■ What to do ■
Write out every line below again exactly as it stands, skipping each image.

■ The input ■
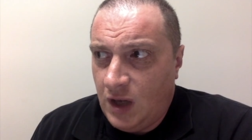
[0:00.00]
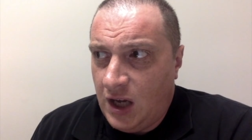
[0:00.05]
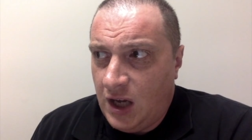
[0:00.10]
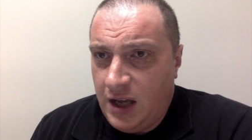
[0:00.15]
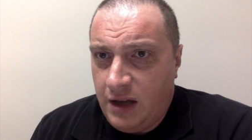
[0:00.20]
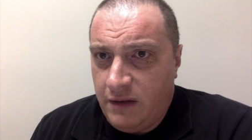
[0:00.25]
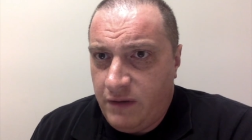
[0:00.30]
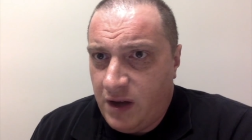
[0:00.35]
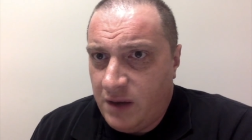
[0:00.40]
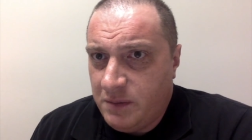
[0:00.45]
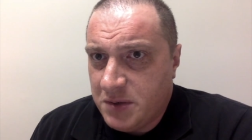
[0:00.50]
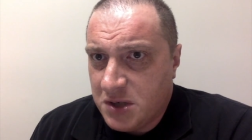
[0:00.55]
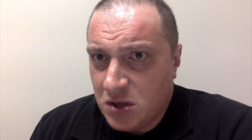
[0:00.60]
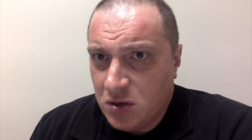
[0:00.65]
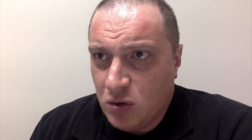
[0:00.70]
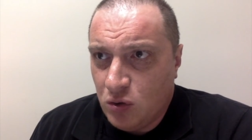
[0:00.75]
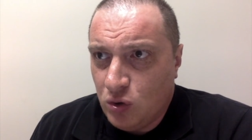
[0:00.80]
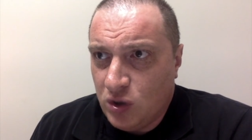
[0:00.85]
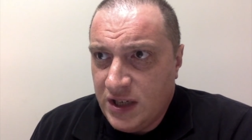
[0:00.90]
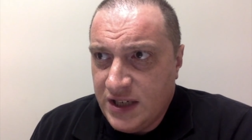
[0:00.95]
I have
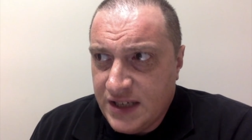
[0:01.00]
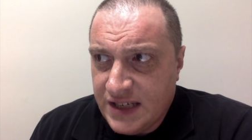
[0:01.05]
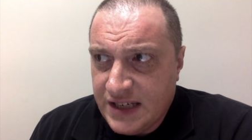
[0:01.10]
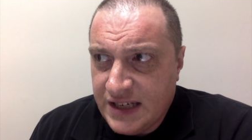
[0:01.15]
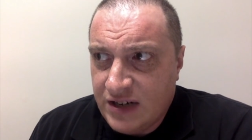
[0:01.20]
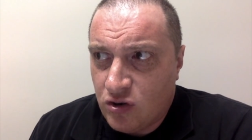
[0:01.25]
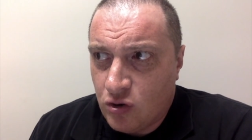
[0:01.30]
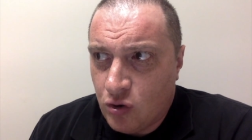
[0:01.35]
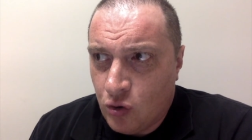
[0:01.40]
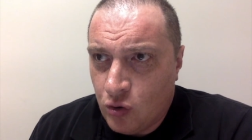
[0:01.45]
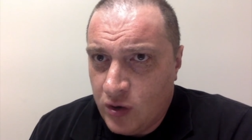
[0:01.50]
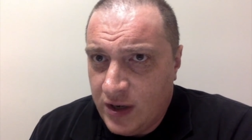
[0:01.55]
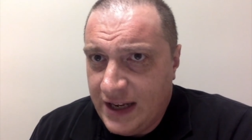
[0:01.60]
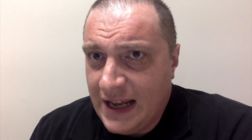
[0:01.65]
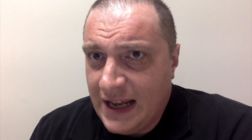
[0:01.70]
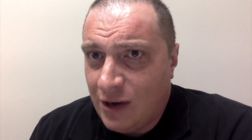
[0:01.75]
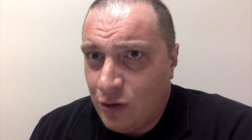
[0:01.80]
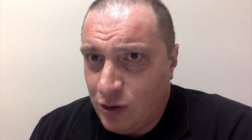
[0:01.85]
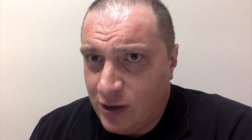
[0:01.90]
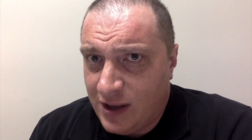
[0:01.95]
absolutely zero
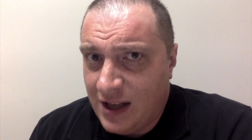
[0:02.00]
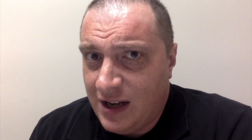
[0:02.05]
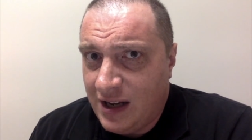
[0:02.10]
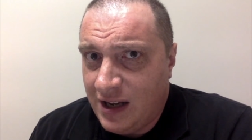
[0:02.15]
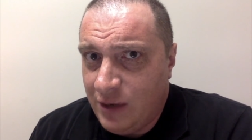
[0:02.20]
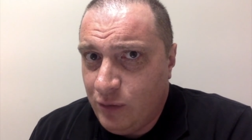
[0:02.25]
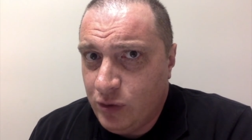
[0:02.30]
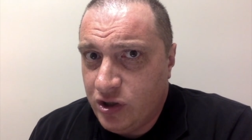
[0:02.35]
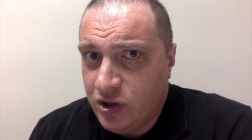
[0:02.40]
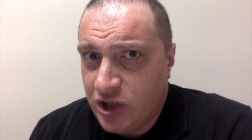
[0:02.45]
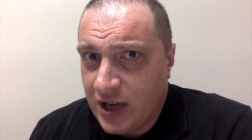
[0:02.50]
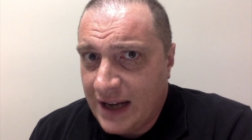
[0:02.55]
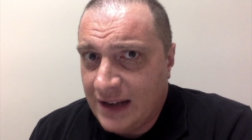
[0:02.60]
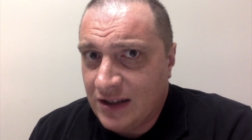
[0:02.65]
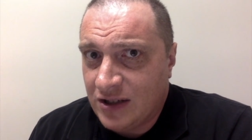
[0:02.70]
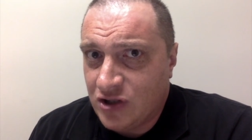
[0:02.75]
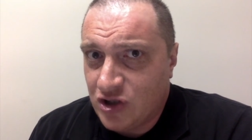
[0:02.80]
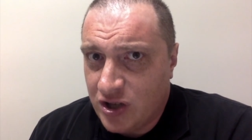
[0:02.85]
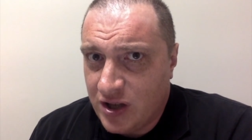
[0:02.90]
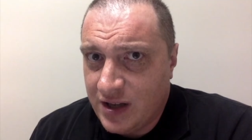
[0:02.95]
doubt that he would
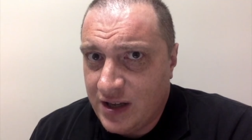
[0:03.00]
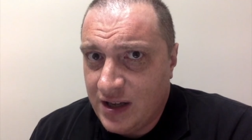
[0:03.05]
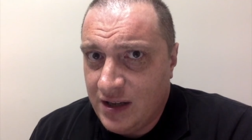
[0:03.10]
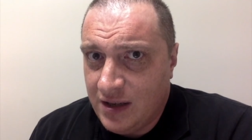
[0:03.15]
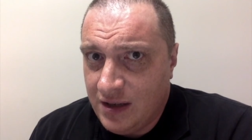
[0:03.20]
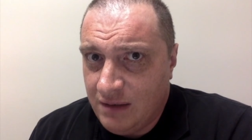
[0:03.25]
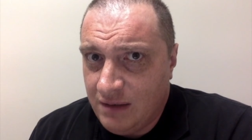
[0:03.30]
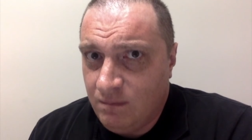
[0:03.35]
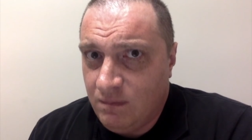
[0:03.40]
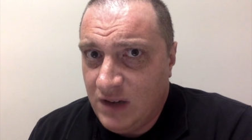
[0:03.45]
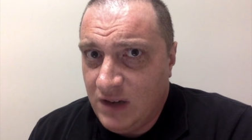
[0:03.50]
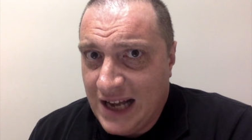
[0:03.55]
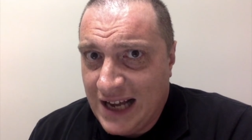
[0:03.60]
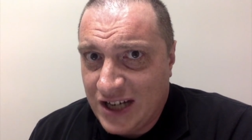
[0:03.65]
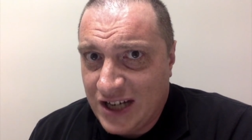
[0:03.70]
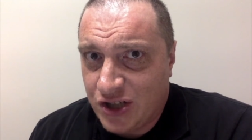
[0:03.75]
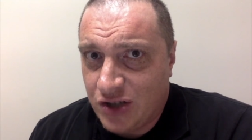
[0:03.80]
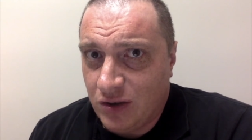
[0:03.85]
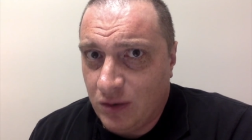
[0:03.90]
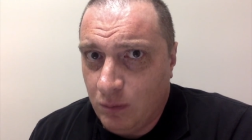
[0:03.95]
challenge the
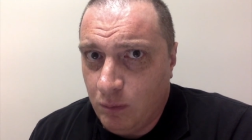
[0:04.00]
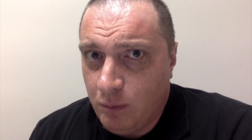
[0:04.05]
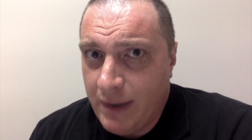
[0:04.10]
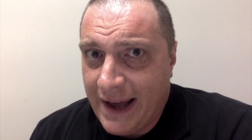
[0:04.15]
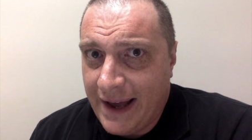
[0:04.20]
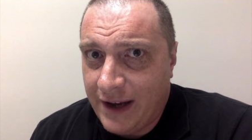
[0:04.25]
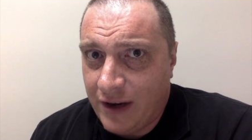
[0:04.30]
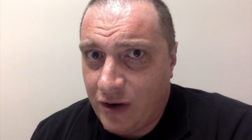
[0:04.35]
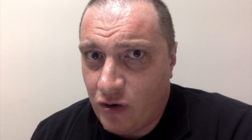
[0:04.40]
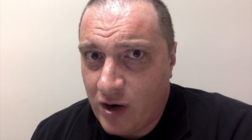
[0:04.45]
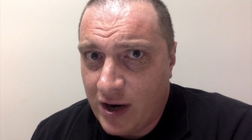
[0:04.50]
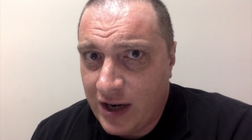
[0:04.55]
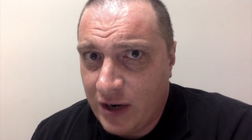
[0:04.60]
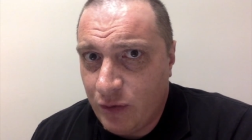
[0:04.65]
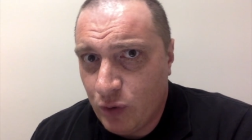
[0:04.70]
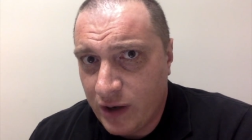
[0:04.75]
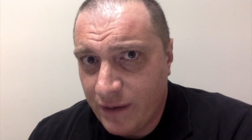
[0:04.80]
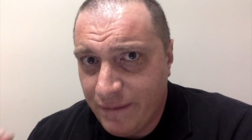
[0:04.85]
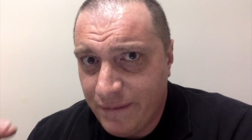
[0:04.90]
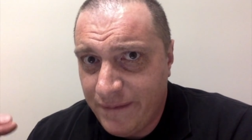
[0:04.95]
National Bank or
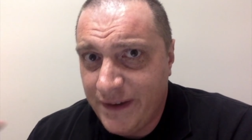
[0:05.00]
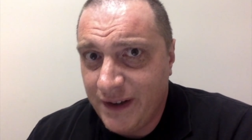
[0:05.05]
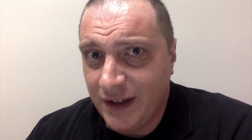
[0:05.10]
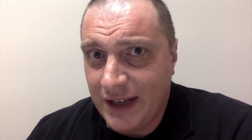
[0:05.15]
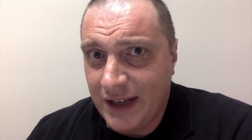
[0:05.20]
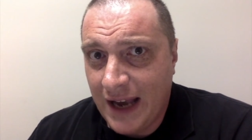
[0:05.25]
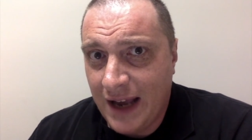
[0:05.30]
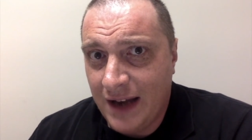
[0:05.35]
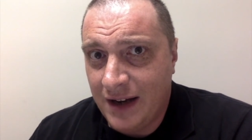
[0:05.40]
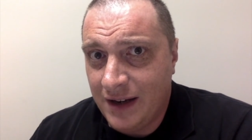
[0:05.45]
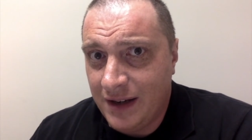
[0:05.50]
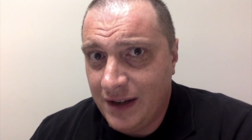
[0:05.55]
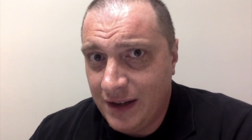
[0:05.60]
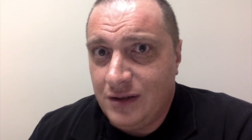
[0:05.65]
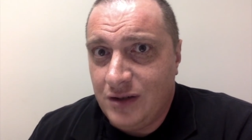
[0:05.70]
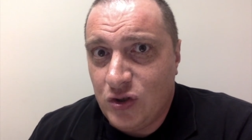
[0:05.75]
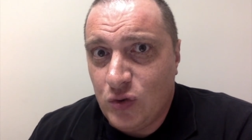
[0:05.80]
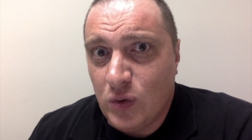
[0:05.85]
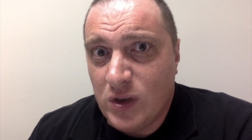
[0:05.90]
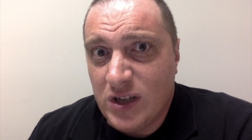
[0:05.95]
anyone affiliated
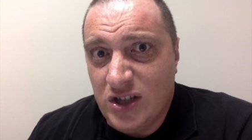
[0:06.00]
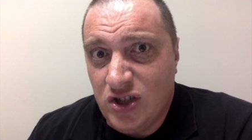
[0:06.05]
to a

■ Response box ■
[0:00.00]
[0:00.05]
[0:00.10]
[0:00.15]
[0:00.20]
[0:00.25]
[0:00.30]
[0:00.35]
[0:00.40]
[0:00.45]
[0:00.50]
[0:00.55]
[0:00.60]
[0:00.65]
[0:00.70]
[0:00.75]
[0:00.80]
[0:00.85]
[0:00.90]
[0:00.95]
I have
[0:01.00]
[0:01.05]
[0:01.10]
[0:01.15]
[0:01.20]
[0:01.25]
[0:01.30]
[0:01.35]
[0:01.40]
[0:01.45]
[0:01.50]
[0:01.55]
[0:01.60]
[0:01.65]
[0:01.70]
[0:01.75]
[0:01.80]
[0:01.85]
[0:01.90]
[0:01.95]
absolutely zero
[0:02.00]
[0:02.05]
[0:02.10]
[0:02.15]
[0:02.20]
[0:02.25]
[0:02.30]
[0:02.35]
[0:02.40]
[0:02.45]
[0:02.50]
[0:02.55]
[0:02.60]
[0:02.65]
[0:02.70]
[0:02.75]
[0:02.80]
[0:02.85]
[0:02.90]
[0:02.95]
doubt that he would
[0:03.00]
[0:03.05]
[0:03.10]
[0:03.15]
[0:03.20]
[0:03.25]
[0:03.30]
[0:03.35]
[0:03.40]
[0:03.45]
[0:03.50]
[0:03.55]
[0:03.60]
[0:03.65]
[0:03.70]
[0:03.75]
[0:03.80]
[0:03.85]
[0:03.90]
[0:03.95]
challenge the
[0:04.00]
[0:04.05]
[0:04.10]
[0:04.15]
[0:04.20]
[0:04.25]
[0:04.30]
[0:04.35]
[0:04.40]
[0:04.45]
[0:04.50]
[0:04.55]
[0:04.60]
[0:04.65]
[0:04.70]
[0:04.75]
[0:04.80]
[0:04.85]
[0:04.90]
[0:04.95]
National Bank or
[0:05.00]
[0:05.05]
[0:05.10]
[0:05.15]
[0:05.20]
[0:05.25]
[0:05.30]
[0:05.35]
[0:05.40]
[0:05.45]
[0:05.50]
[0:05.55]
[0:05.60]
[0:05.65]
[0:05.70]
[0:05.75]
[0:05.80]
[0:05.85]
[0:05.90]
[0:05.95]
anyone affiliated
[0:06.00]
[0:06.05]
to a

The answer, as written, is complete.